▸ **Task description**
Skip the pictures and restate, word for word, the lines from the one containing "[00:43:34.01 to 00:43:35.05]" to the end of the data below.
*** Input
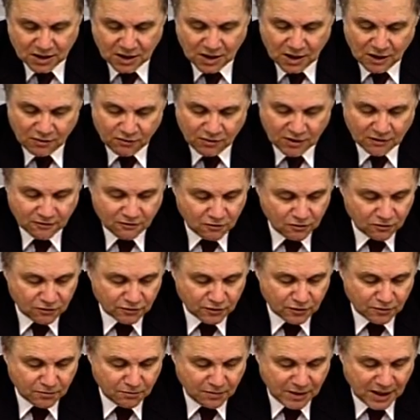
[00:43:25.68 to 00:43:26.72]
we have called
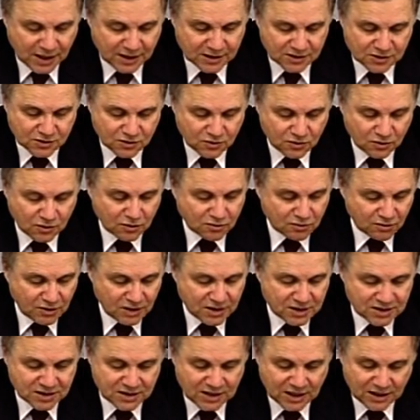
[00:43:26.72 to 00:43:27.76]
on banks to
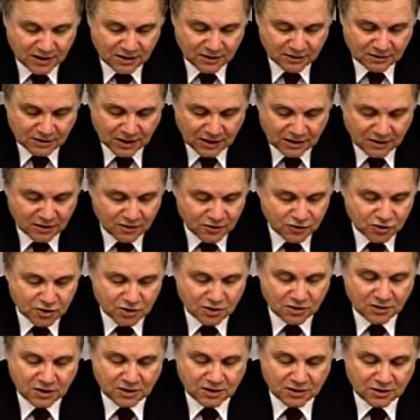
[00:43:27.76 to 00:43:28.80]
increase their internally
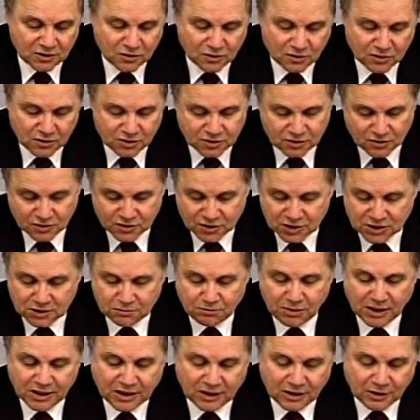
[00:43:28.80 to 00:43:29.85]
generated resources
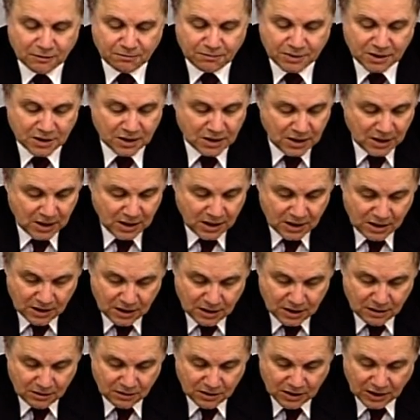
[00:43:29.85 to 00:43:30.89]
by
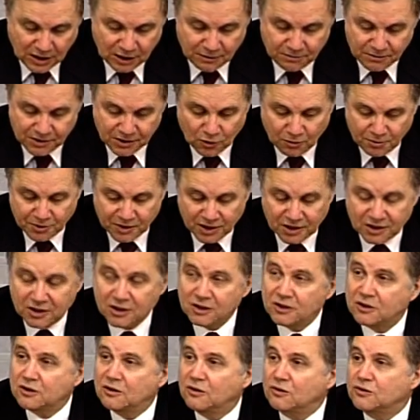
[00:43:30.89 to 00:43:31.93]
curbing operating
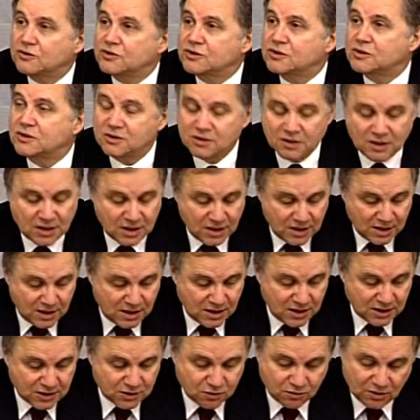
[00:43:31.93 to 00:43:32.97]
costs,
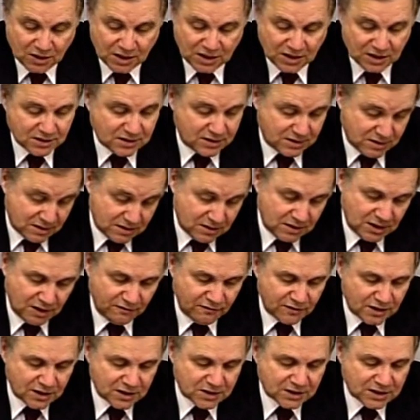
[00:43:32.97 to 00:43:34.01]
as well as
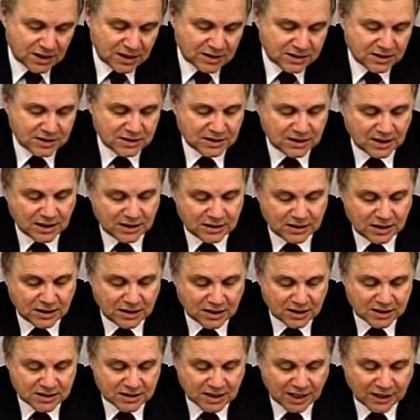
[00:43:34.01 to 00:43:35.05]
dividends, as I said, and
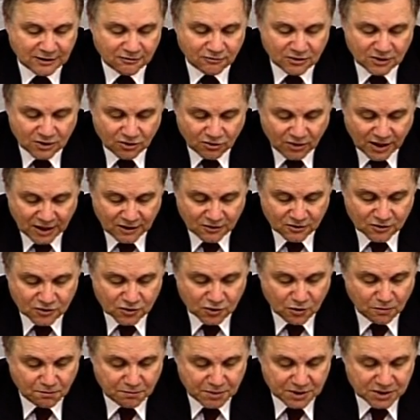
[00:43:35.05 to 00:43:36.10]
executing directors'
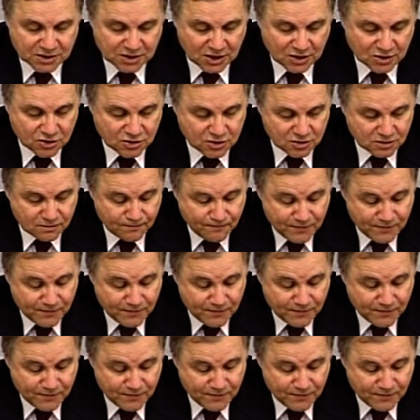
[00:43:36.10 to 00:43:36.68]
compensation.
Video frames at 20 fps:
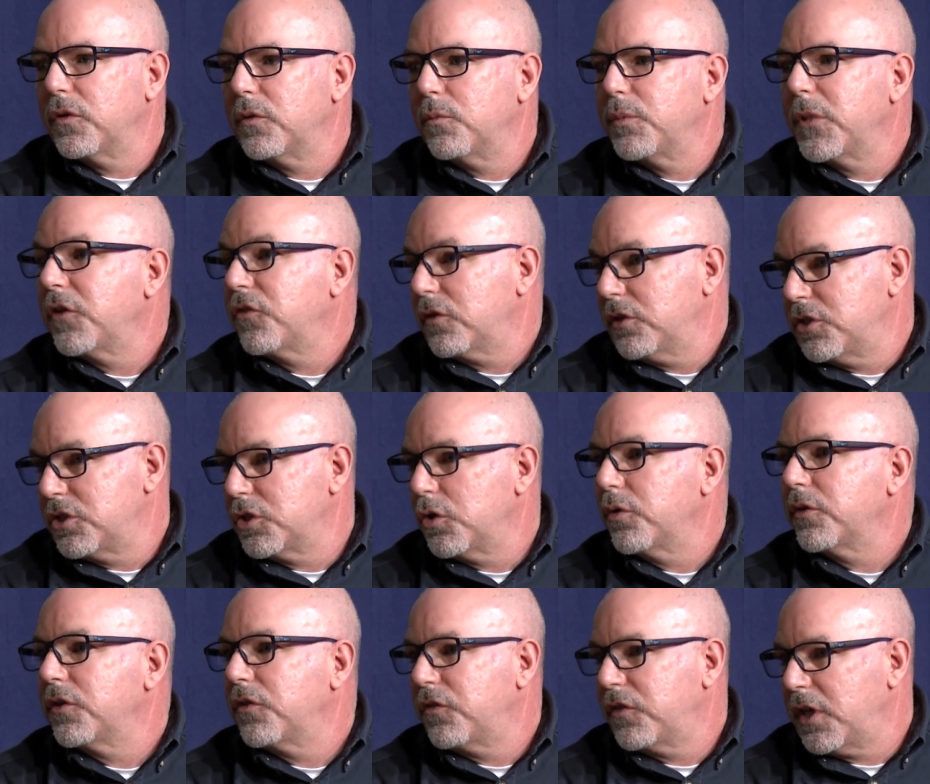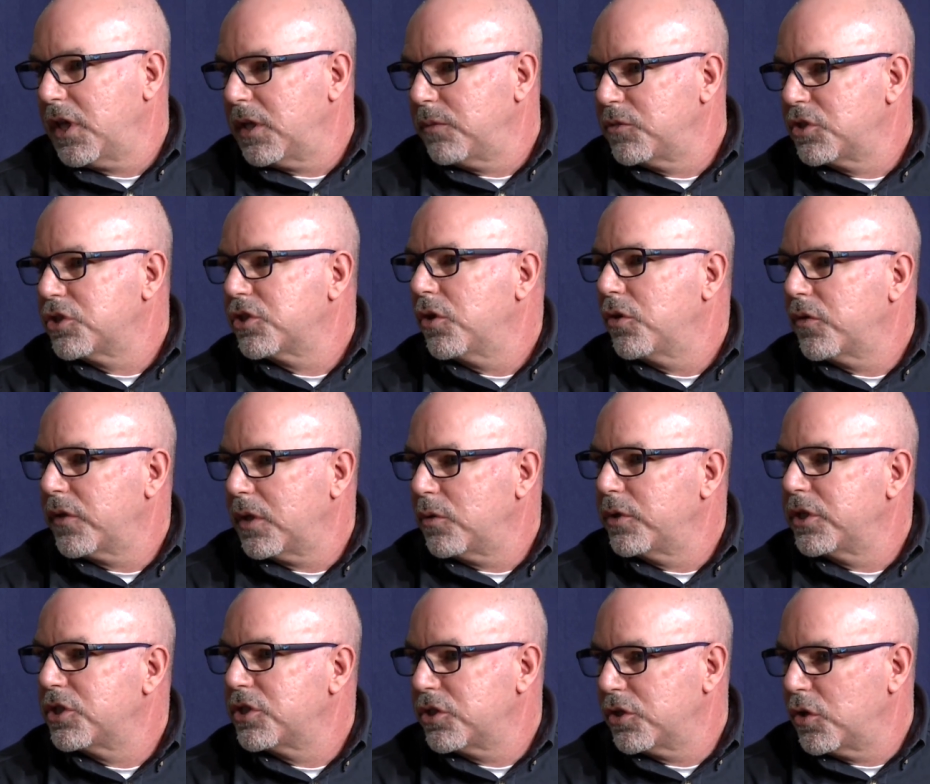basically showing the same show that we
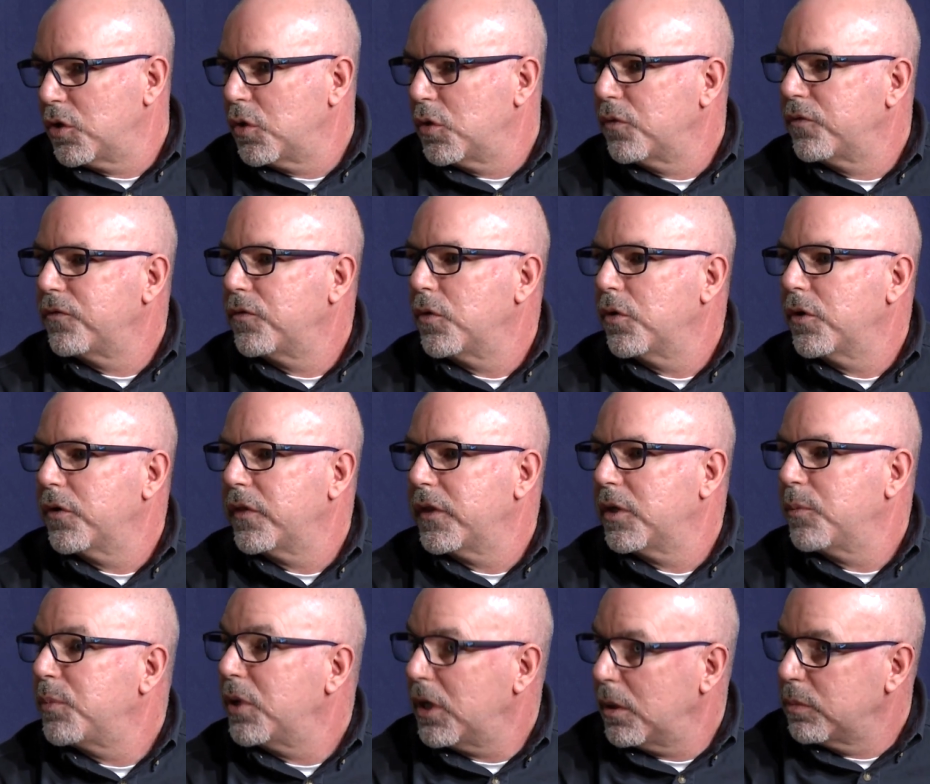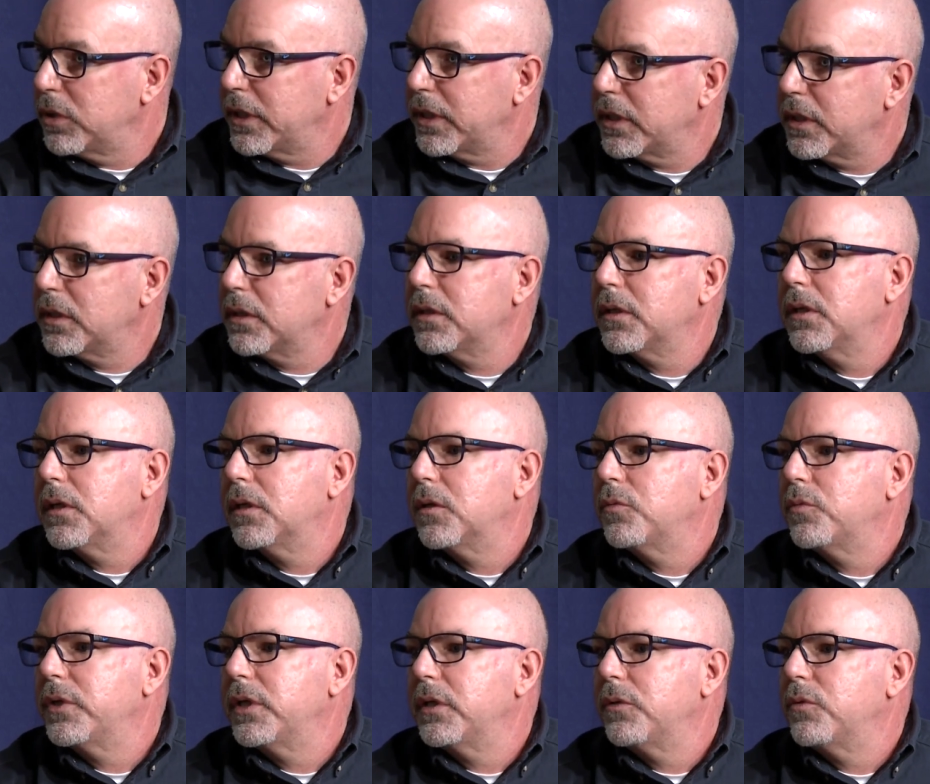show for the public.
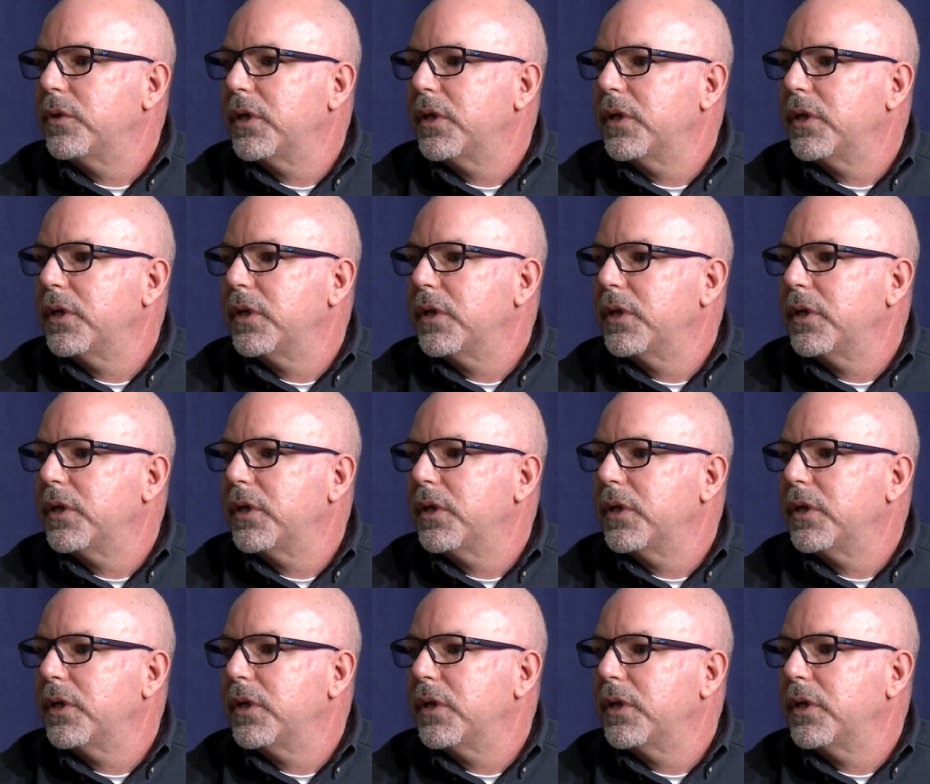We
******
▸ **Exercise answer**
[00:43:34.01 to 00:43:35.05]
dividends, as I said, and
[00:43:35.05 to 00:43:36.10]
executing directors'
[00:43:36.10 to 00:43:36.68]
compensation.
Video frames at 20 fps:
basically showing the same show that we
show for the public.
We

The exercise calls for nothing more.